SUPPLIED RECORDS:
★ ★ ★ ★

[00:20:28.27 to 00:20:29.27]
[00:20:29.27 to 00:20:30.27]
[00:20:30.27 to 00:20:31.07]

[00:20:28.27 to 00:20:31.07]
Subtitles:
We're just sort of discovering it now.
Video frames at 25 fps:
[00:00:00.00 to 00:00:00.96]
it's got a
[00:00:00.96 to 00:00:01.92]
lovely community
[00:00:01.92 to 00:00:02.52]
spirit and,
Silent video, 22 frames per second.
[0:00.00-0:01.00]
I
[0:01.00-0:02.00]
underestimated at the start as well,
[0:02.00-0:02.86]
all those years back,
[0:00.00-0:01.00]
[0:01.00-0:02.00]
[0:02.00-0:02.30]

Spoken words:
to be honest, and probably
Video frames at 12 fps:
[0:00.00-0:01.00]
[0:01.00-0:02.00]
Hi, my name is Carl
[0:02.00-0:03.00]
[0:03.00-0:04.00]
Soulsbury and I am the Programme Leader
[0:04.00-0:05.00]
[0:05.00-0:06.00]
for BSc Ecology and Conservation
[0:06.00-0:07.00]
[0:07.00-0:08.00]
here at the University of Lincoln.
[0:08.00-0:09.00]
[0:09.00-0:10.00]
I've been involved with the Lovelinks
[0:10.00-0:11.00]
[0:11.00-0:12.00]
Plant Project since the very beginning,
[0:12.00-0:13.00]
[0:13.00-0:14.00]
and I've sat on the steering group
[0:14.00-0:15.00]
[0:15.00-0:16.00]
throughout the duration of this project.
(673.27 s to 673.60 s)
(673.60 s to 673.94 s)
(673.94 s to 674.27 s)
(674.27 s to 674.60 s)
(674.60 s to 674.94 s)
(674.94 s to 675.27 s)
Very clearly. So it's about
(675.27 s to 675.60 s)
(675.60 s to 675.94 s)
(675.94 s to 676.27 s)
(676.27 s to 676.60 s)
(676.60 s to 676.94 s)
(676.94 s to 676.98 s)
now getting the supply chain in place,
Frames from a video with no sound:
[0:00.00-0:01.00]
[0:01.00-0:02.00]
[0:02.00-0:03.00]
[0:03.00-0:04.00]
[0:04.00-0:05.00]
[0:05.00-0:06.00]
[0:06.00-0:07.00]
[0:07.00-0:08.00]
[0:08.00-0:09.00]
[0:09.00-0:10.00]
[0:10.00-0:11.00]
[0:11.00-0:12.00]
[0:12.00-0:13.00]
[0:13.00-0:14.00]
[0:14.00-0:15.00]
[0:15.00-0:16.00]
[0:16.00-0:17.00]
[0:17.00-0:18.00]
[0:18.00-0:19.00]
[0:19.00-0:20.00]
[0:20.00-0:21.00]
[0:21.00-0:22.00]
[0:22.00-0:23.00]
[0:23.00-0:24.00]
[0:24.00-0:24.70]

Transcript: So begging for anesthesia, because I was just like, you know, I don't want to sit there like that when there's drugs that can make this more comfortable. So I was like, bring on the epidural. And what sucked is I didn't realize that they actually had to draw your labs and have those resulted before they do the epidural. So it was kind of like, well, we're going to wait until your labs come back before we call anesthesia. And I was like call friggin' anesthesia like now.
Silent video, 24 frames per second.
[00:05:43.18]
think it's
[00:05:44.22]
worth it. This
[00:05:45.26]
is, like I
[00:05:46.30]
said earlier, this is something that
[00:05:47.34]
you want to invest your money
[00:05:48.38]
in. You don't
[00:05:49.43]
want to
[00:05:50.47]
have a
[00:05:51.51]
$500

★ ★ ★ ★

WORK INSTRUCTION:
Extract the entries above verbatim.

EXERCISE ANSWER:
[00:20:28.27 to 00:20:29.27]
[00:20:29.27 to 00:20:30.27]
[00:20:30.27 to 00:20:31.07]

[00:20:28.27 to 00:20:31.07]
Subtitles:
We're just sort of discovering it now.
Video frames at 25 fps:
[00:00:00.00 to 00:00:00.96]
it's got a
[00:00:00.96 to 00:00:01.92]
lovely community
[00:00:01.92 to 00:00:02.52]
spirit and,
Silent video, 22 frames per second.
[0:00.00-0:01.00]
I
[0:01.00-0:02.00]
underestimated at the start as well,
[0:02.00-0:02.86]
all those years back,
[0:00.00-0:01.00]
[0:01.00-0:02.00]
[0:02.00-0:02.30]

Spoken words:
to be honest, and probably
Video frames at 12 fps:
[0:00.00-0:01.00]
[0:01.00-0:02.00]
Hi, my name is Carl
[0:02.00-0:03.00]
[0:03.00-0:04.00]
Soulsbury and I am the Programme Leader
[0:04.00-0:05.00]
[0:05.00-0:06.00]
for BSc Ecology and Conservation
[0:06.00-0:07.00]
[0:07.00-0:08.00]
here at the University of Lincoln.
[0:08.00-0:09.00]
[0:09.00-0:10.00]
I've been involved with the Lovelinks
[0:10.00-0:11.00]
[0:11.00-0:12.00]
Plant Project since the very beginning,
[0:12.00-0:13.00]
[0:13.00-0:14.00]
and I've sat on the steering group
[0:14.00-0:15.00]
[0:15.00-0:16.00]
throughout the duration of this project.
(673.27 s to 673.60 s)
(673.60 s to 673.94 s)
(673.94 s to 674.27 s)
(674.27 s to 674.60 s)
(674.60 s to 674.94 s)
(674.94 s to 675.27 s)
Very clearly. So it's about
(675.27 s to 675.60 s)
(675.60 s to 675.94 s)
(675.94 s to 676.27 s)
(676.27 s to 676.60 s)
(676.60 s to 676.94 s)
(676.94 s to 676.98 s)
now getting the supply chain in place,
Frames from a video with no sound:
[0:00.00-0:01.00]
[0:01.00-0:02.00]
[0:02.00-0:03.00]
[0:03.00-0:04.00]
[0:04.00-0:05.00]
[0:05.00-0:06.00]
[0:06.00-0:07.00]
[0:07.00-0:08.00]
[0:08.00-0:09.00]
[0:09.00-0:10.00]
[0:10.00-0:11.00]
[0:11.00-0:12.00]
[0:12.00-0:13.00]
[0:13.00-0:14.00]
[0:14.00-0:15.00]
[0:15.00-0:16.00]
[0:16.00-0:17.00]
[0:17.00-0:18.00]
[0:18.00-0:19.00]
[0:19.00-0:20.00]
[0:20.00-0:21.00]
[0:21.00-0:22.00]
[0:22.00-0:23.00]
[0:23.00-0:24.00]
[0:24.00-0:24.70]

Transcript: So begging for anesthesia, because I was just like, you know, I don't want to sit there like that when there's drugs that can make this more comfortable. So I was like, bring on the epidural. And what sucked is I didn't realize that they actually had to draw your labs and have those resulted before they do the epidural. So it was kind of like, well, we're going to wait until your labs come back before we call anesthesia. And I was like call friggin' anesthesia like now.
Silent video, 24 frames per second.
[00:05:43.18]
think it's
[00:05:44.22]
worth it. This
[00:05:45.26]
is, like I
[00:05:46.30]
said earlier, this is something that
[00:05:47.34]
you want to invest your money
[00:05:48.38]
in. You don't
[00:05:49.43]
want to
[00:05:50.47]
have a
[00:05:51.51]
$500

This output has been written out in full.